Lettre de Saint-Évremond à la duchesse Mazarin (« L’affreuse retraite dont vous me parlez… »)


XCII. Billet à la duchesse Mazarin, 1698.


BILLET À LA MÊME1.
(1698.)

L’affreuse retraite dont vous me parlez ne la sauroit être pour vous, plus que pour moi. Quand vous êtes contente, je suis satisfait: quand vous avez à vous plaindre de votre condition, c’est un sujet de me plaindre de la mienne. J’attends de votre fermeté, que vous souffrirez encore quelque temps, le mechant état de vos affaires ; et de votre bon sens, que l’illusion des faux biens imaginaires ne prendra aucun pouvoir sur votre esprit. Espérez, Madame ; vos embarras finiront. Quittez la bière, buvez votre vin, et faites venir à Mustapha2 ses inspirations ordinaires, quand il a bu.

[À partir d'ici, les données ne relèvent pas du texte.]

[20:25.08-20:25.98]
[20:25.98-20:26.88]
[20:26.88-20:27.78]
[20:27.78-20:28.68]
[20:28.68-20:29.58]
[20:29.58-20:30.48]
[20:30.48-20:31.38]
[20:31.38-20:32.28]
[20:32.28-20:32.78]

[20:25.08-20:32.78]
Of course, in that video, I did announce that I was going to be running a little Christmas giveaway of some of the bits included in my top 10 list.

Cela vaut mieux contre la mauvaise fortune que la Consolation de Sénèque à Marcia3.


NOTES DE L’ÉDITEUR

1. Dernier billet connu de Saint-Évremond à la duchesse.

2. Jeune turc, au service de la duchesse.

3. Mme de Mazarin est morte le 20 juin 1699, à Chelsey. Voy. l’Histoire de Saint-Évremond et les lettres qui suivent au marquis de Canaples.